Chicken and Peas with Pasta Recipe
This creamy noodle dinner has a savory, satisfying flavor that just says "home". Unfortunately, everyone likes it so much there are never any leftovers!
- 4 boneless skinless chicken breast halves, cut into 1-inch pieces
- 2 tablespoons vegetable oil
- 1/2 cup chopped onion
- 1 medium green or sweet red pepper, chopped
- 1 garlic clove, minced
- 2 cups frozen peas
- 1 cup chicken broth
- 1 cup half-and-half cream
- 2 teaspoons Italian seasoning
- Salt to taste
- 8 ounces pasta, cooked and drained
- 1/2 cup grated Parmesan cheese
- 1 cup coarsely chopped walnuts, toasted
- 1. In a 5-qt.

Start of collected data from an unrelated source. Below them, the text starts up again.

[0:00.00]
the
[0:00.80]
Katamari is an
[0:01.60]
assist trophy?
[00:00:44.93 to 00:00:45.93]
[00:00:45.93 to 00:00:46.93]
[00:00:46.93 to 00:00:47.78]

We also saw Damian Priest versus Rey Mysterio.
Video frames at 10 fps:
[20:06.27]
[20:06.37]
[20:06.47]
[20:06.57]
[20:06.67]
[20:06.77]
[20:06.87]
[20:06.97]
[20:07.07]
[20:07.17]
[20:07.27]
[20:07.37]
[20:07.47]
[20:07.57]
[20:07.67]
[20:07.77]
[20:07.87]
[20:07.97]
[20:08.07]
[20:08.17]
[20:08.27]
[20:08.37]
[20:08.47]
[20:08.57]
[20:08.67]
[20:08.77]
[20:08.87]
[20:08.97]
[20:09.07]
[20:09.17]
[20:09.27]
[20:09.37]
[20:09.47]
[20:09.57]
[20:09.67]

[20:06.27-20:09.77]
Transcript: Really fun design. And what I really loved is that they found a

Dutch oven, saute chicken in oil over medium heat until browned. Add onion, pepper and garlic; saute until tender. Add peas, broth, cream, Italian seasoning and salt; bring to a boil. Reduce heat; simmer for 10 minutes. Add pasta and Parmesan cheese; simmer for 5 minutes. Garnish with walnuts. Yield: 4-6 servings.
1 cup: 450 calories, 25g fat (6g saturated fat), 74mg cholesterol, 397mg sodium, 24g carbohydrate (6g sugars, 5g fiber), 32g protein.